The task calls for each record to be given again unchanged, minus any pictures.

-- Records provided follows --

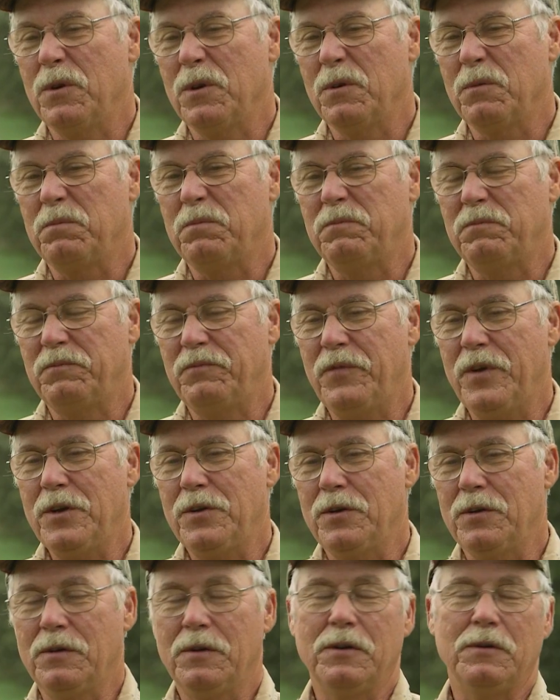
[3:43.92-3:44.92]
a little
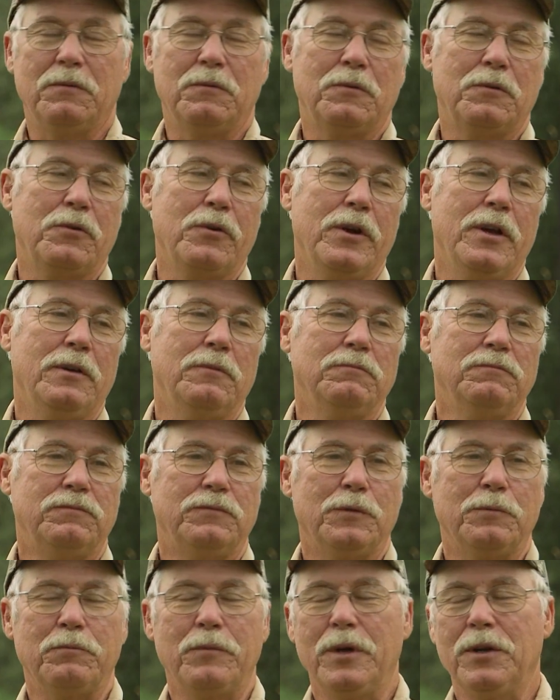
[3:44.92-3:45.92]
fishing in the creek
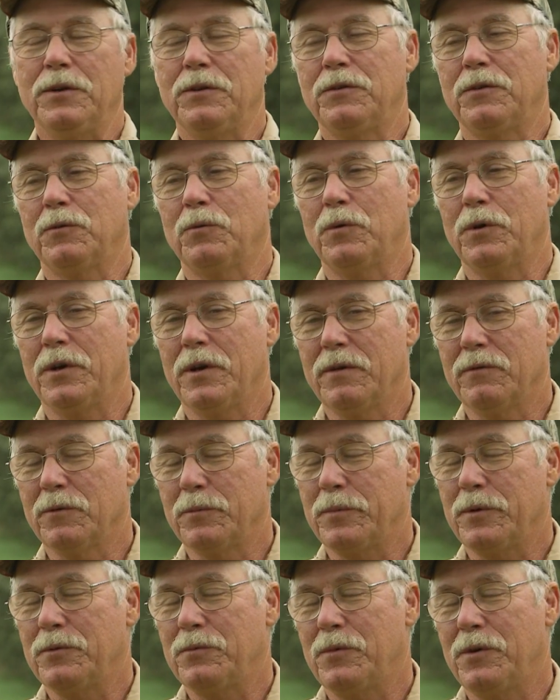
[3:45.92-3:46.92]
for minnows or whatever,
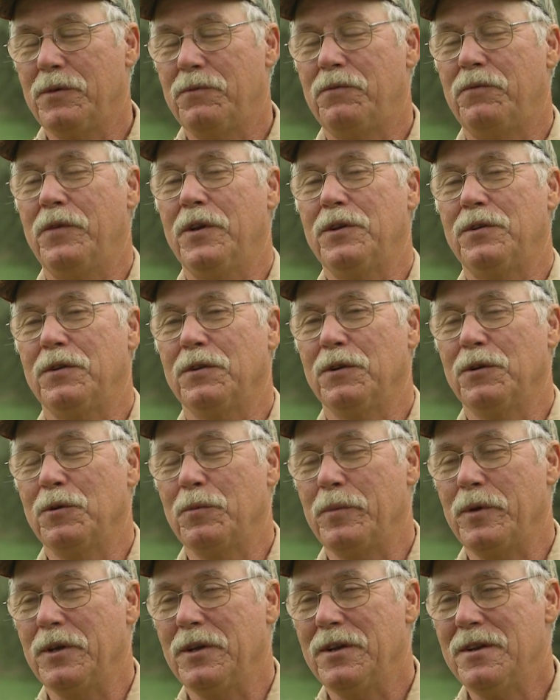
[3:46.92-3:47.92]
but we'd fish a
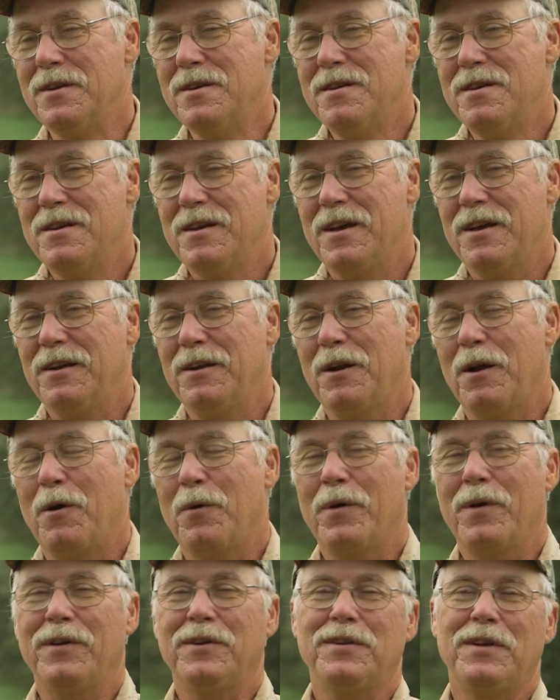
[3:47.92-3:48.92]
little bit and you'd
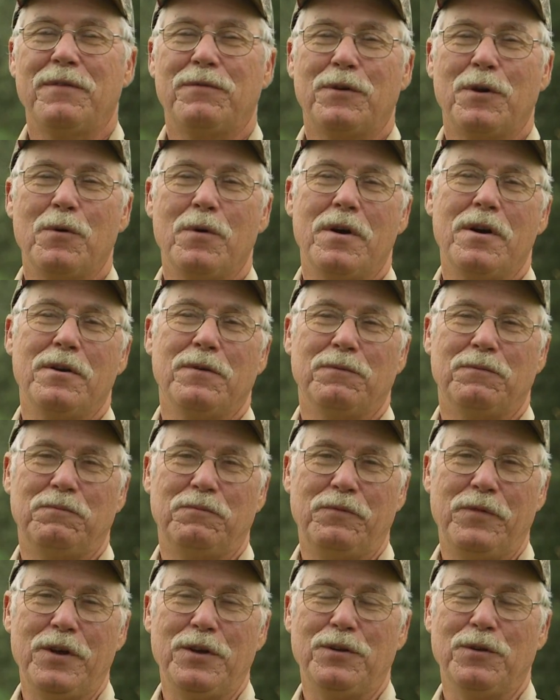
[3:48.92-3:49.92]
always have to go hunt
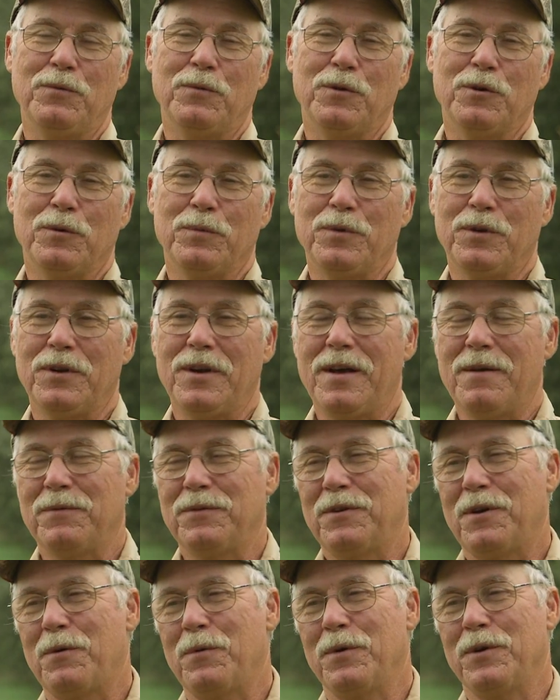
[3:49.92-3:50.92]
fishing worms, and that
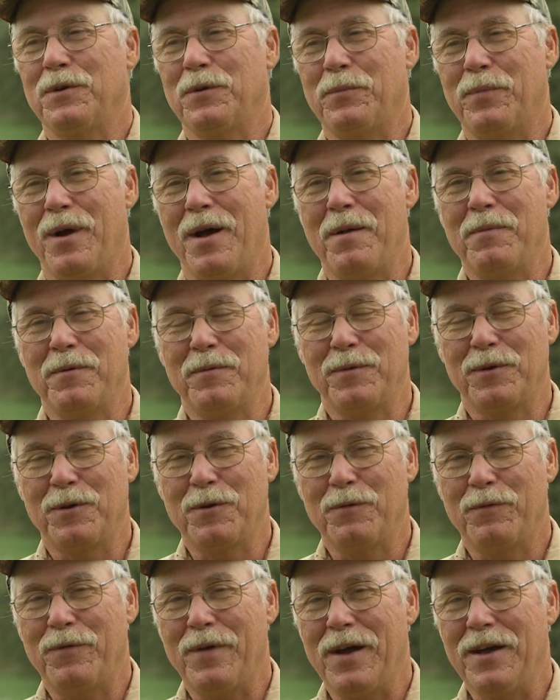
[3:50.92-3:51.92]
was always a problem to
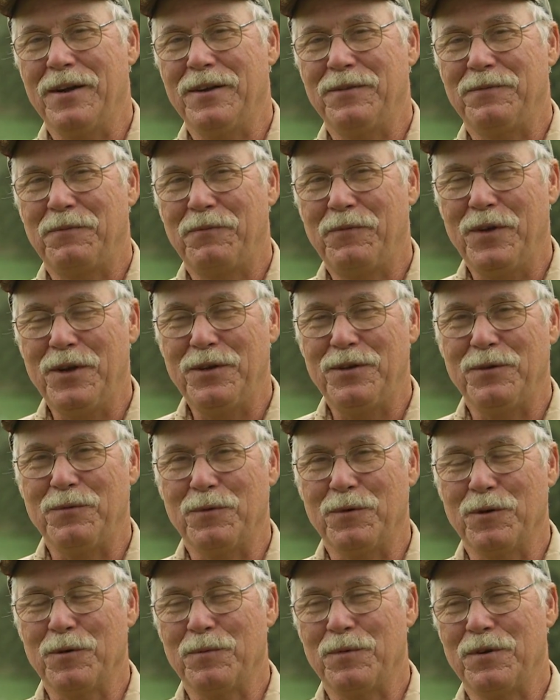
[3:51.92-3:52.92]
go find fishing
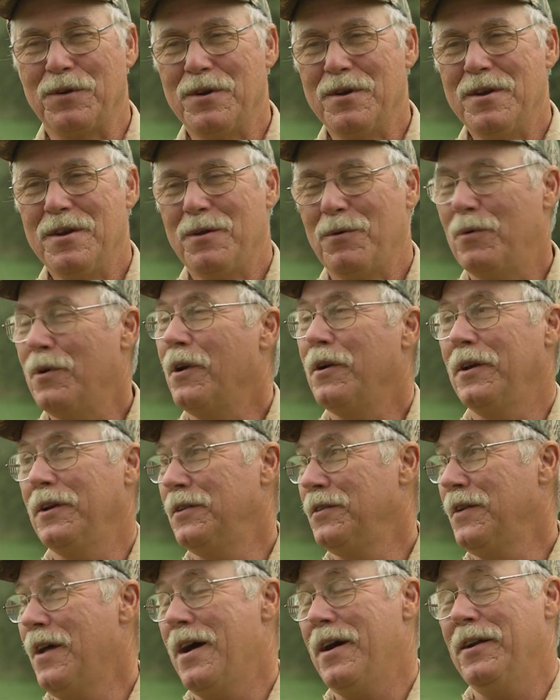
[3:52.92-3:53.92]
worms. Well,
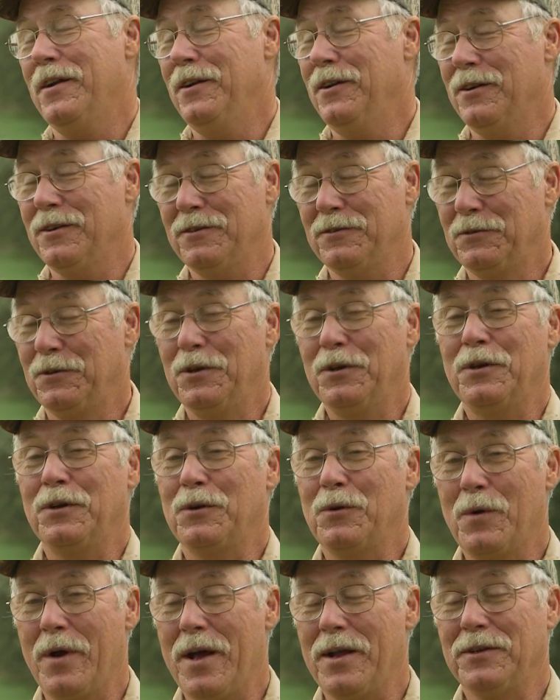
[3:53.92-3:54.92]
it's not here. You
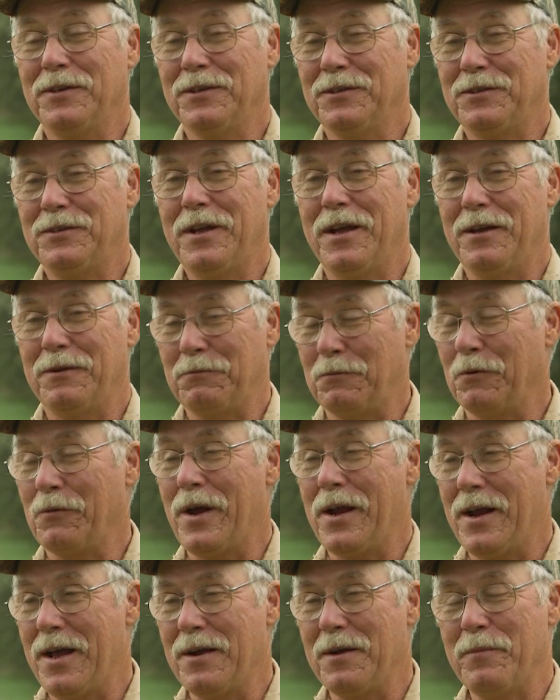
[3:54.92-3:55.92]
can go out and just dig
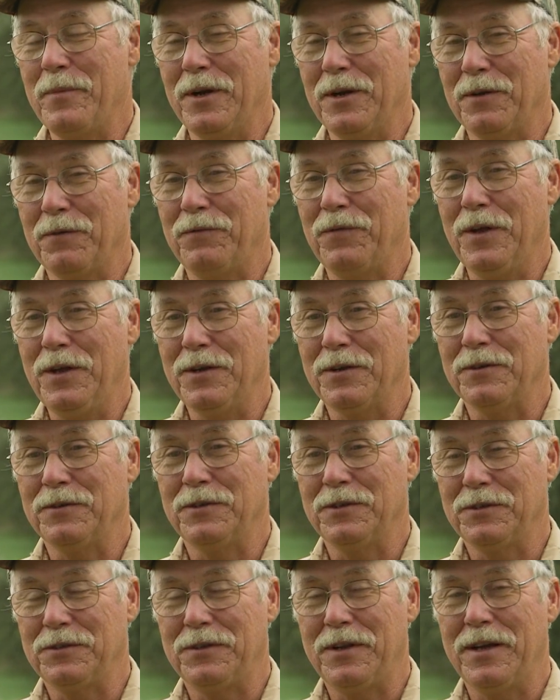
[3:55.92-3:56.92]
right out in the middle of the field
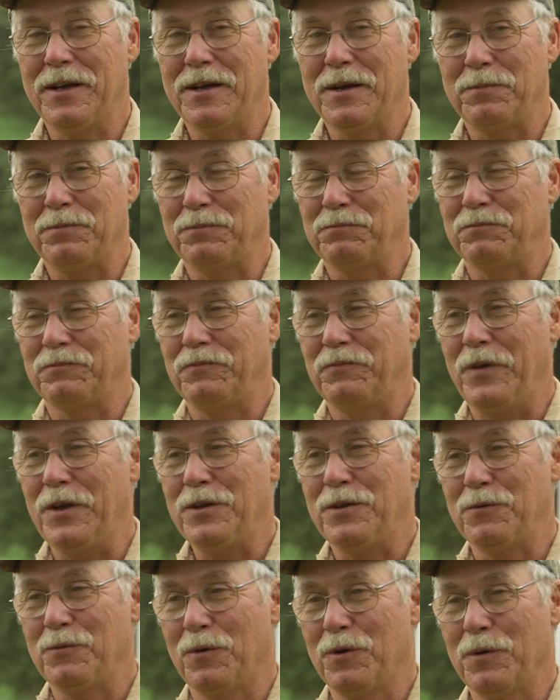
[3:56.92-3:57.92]
and just dig up
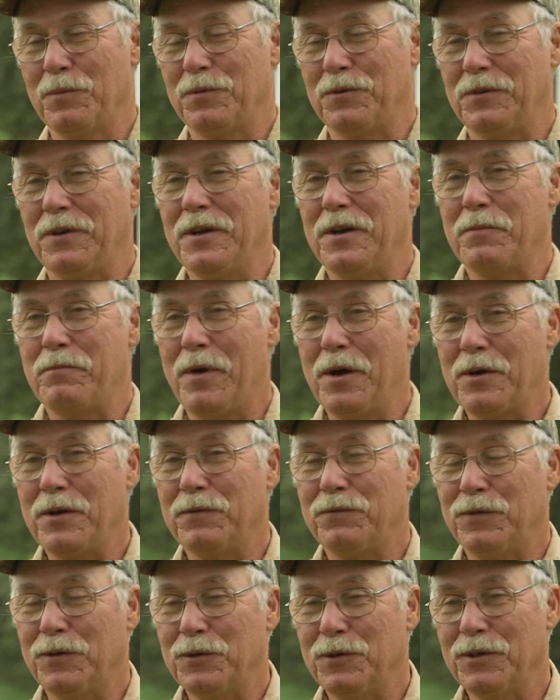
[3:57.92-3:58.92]
fishing worms and get a
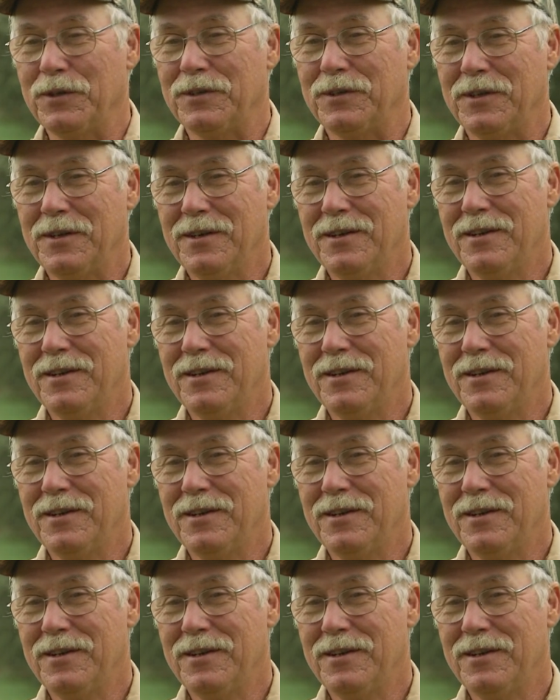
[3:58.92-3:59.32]
bucket full in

-- Records provided concluded --

Solved exercise:
[3:43.92-3:44.92]
a little
[3:44.92-3:45.92]
fishing in the creek
[3:45.92-3:46.92]
for minnows or whatever,
[3:46.92-3:47.92]
but we'd fish a
[3:47.92-3:48.92]
little bit and you'd
[3:48.92-3:49.92]
always have to go hunt
[3:49.92-3:50.92]
fishing worms, and that
[3:50.92-3:51.92]
was always a problem to
[3:51.92-3:52.92]
go find fishing
[3:52.92-3:53.92]
worms. Well,
[3:53.92-3:54.92]
it's not here. You
[3:54.92-3:55.92]
can go out and just dig
[3:55.92-3:56.92]
right out in the middle of the field
[3:56.92-3:57.92]
and just dig up
[3:57.92-3:58.92]
fishing worms and get a
[3:58.92-3:59.32]
bucket full in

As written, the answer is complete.